Description of the task
Your answer must be the records below, repeated exactly, with every picture left out.
---------- Supplied data ----------
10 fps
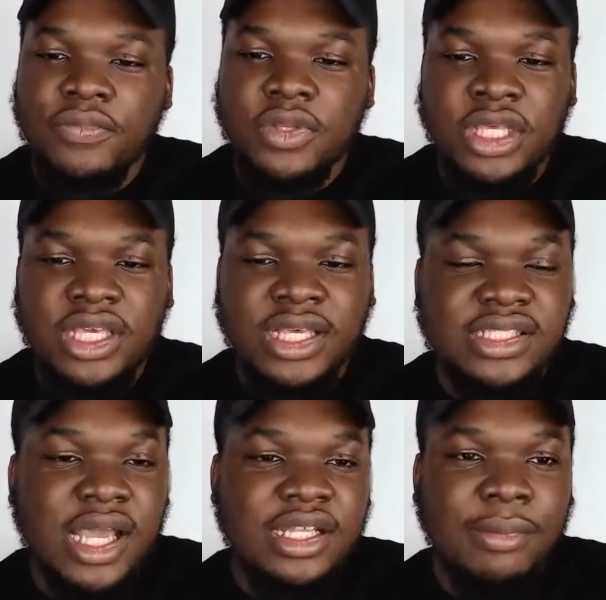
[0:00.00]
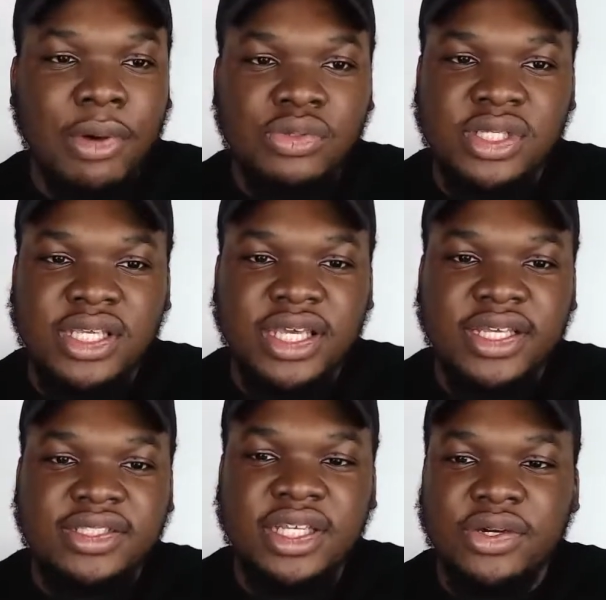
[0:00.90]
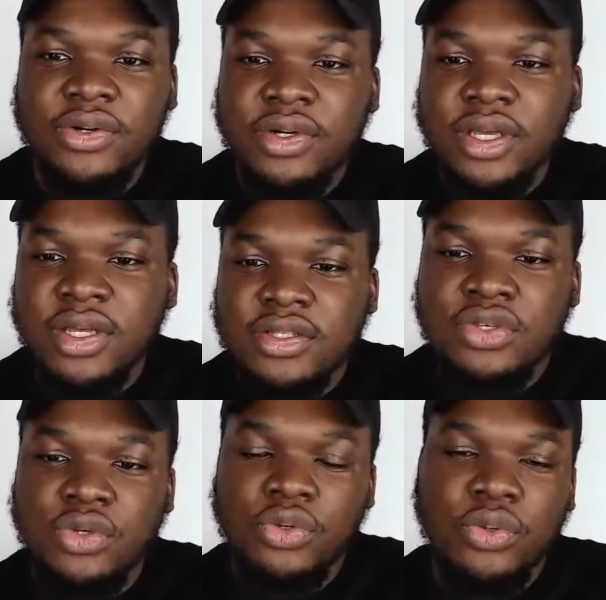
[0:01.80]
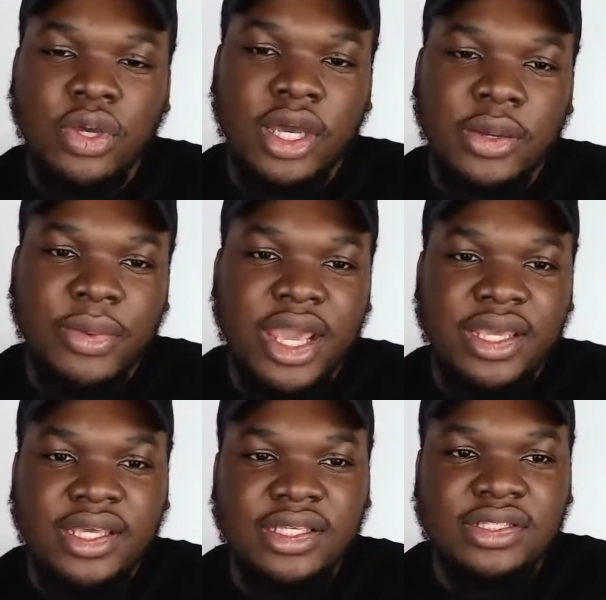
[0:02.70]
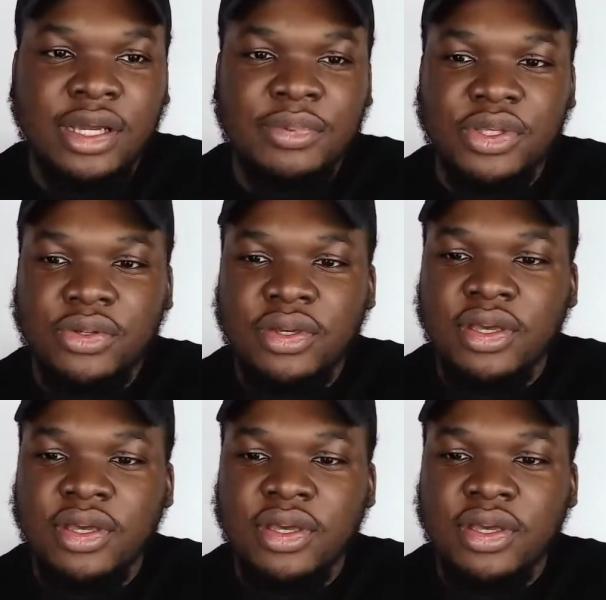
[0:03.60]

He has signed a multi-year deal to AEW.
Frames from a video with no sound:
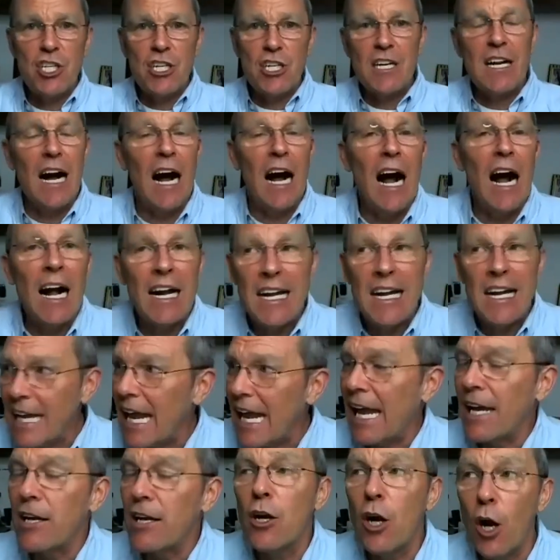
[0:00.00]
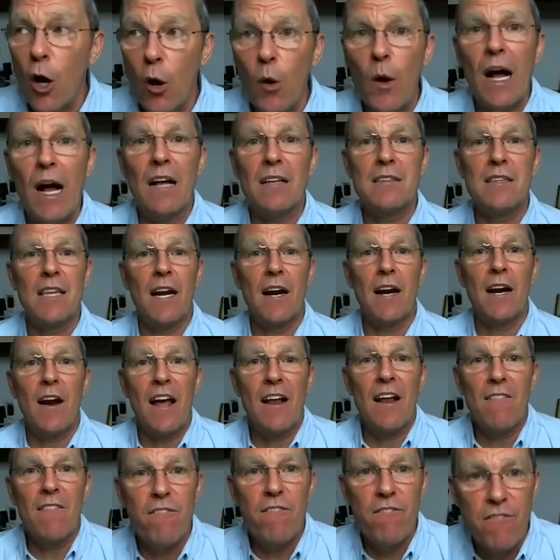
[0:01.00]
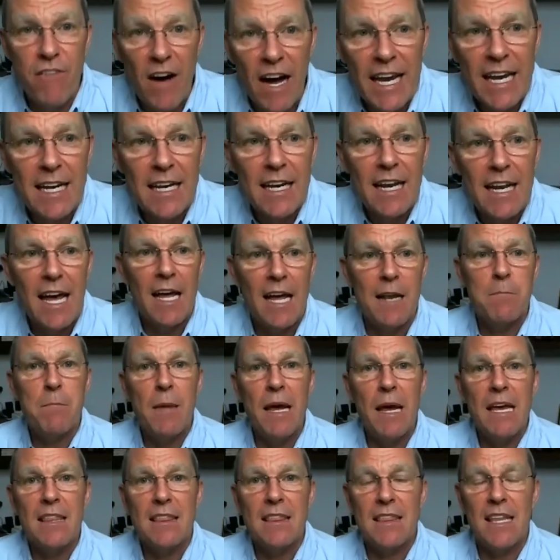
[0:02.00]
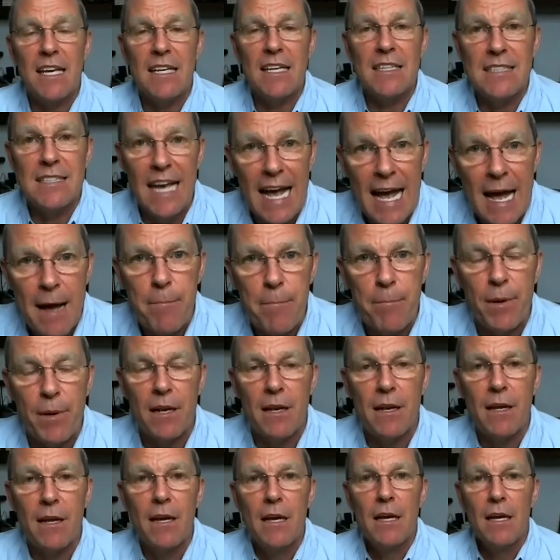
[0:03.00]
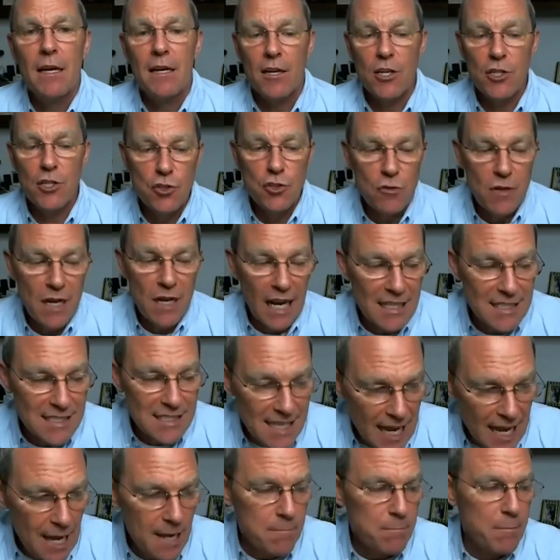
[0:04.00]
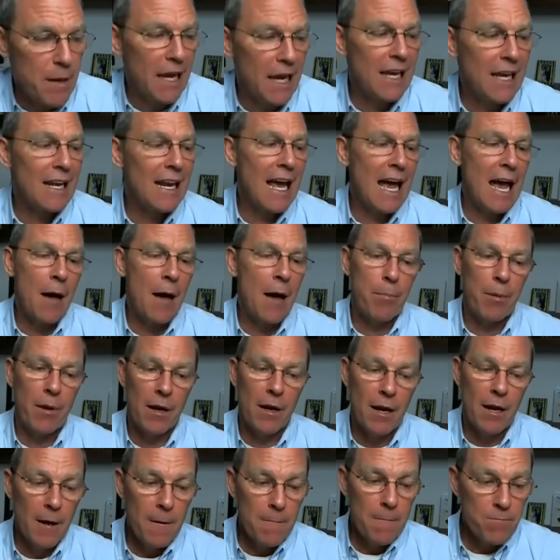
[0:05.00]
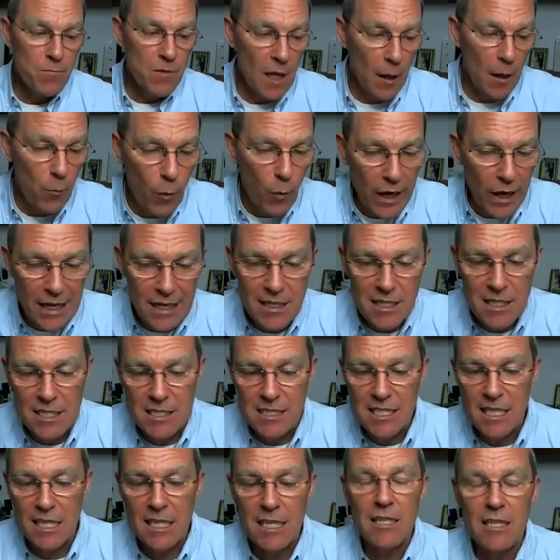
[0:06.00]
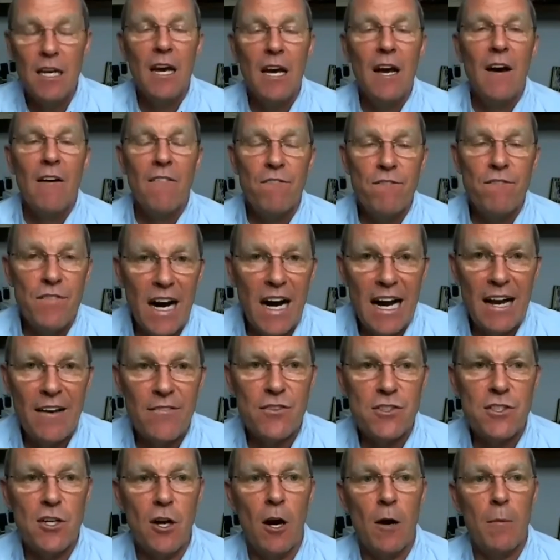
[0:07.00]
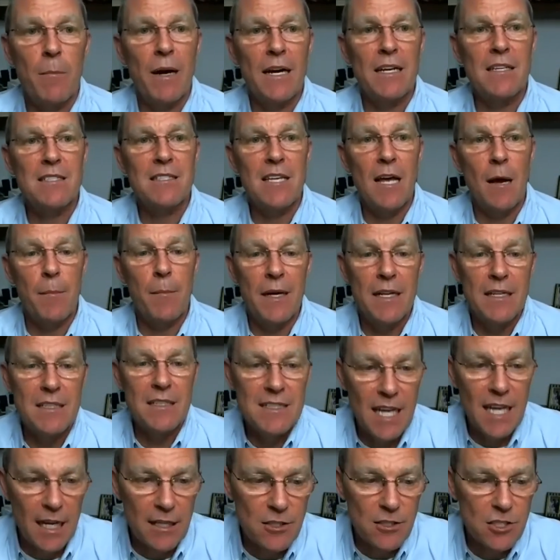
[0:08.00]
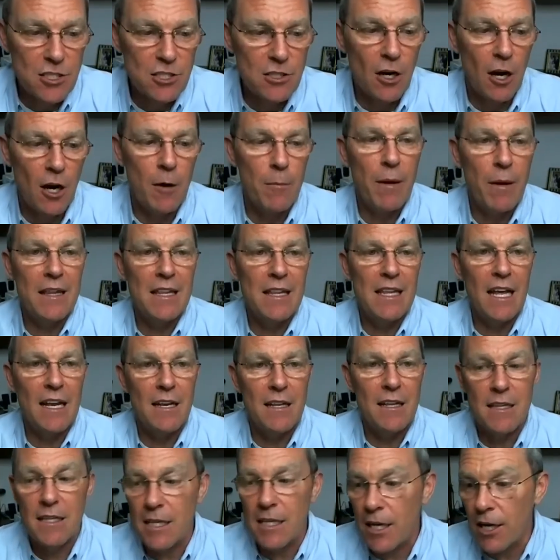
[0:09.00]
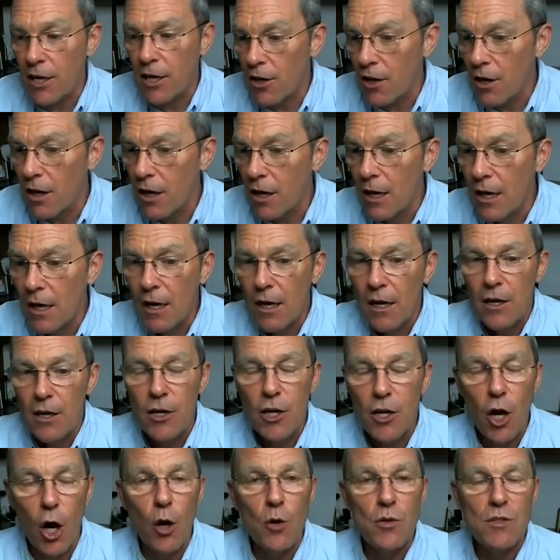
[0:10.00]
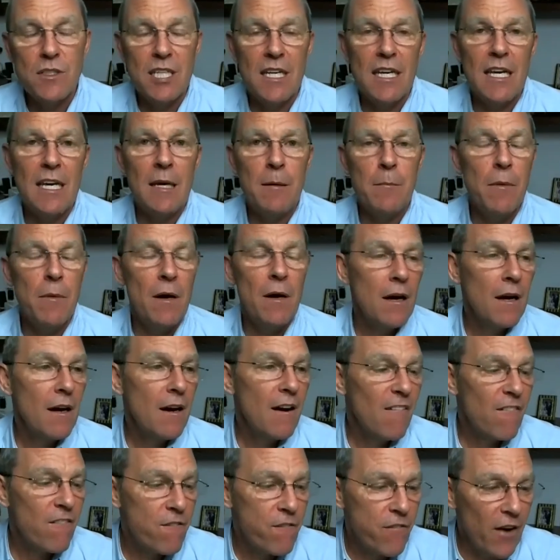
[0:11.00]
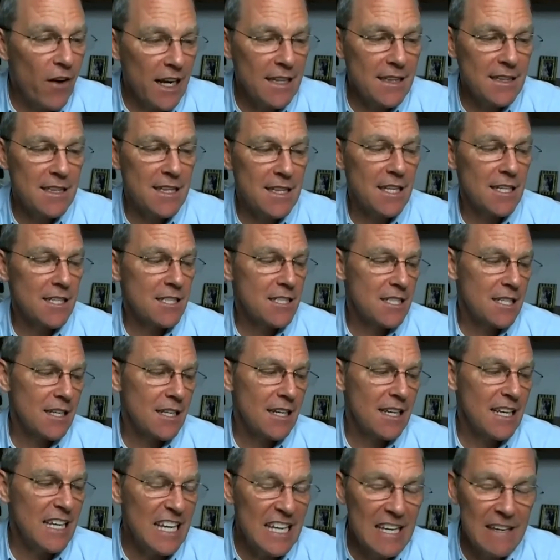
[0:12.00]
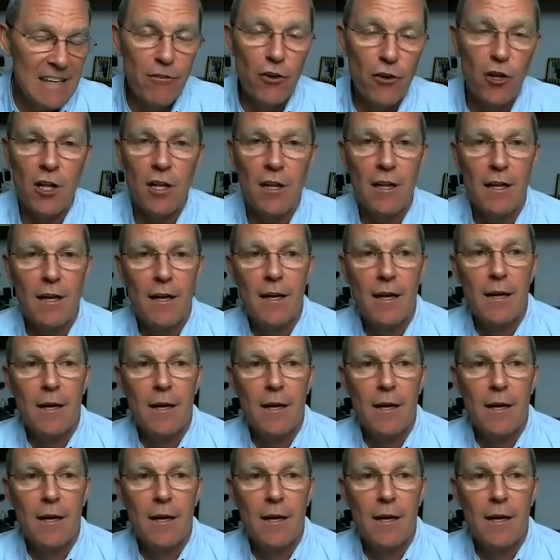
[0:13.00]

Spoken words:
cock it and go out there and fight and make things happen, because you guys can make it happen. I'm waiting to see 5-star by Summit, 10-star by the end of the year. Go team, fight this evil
----------
Task answer
10 fps
[0:00.00]
[0:00.90]
[0:01.80]
[0:02.70]
[0:03.60]

He has signed a multi-year deal to AEW.
Frames from a video with no sound:
[0:00.00]
[0:01.00]
[0:02.00]
[0:03.00]
[0:04.00]
[0:05.00]
[0:06.00]
[0:07.00]
[0:08.00]
[0:09.00]
[0:10.00]
[0:11.00]
[0:12.00]
[0:13.00]

Spoken words:
cock it and go out there and fight and make things happen, because you guys can make it happen. I'm waiting to see 5-star by Summit, 10-star by the end of the year. Go team, fight this evil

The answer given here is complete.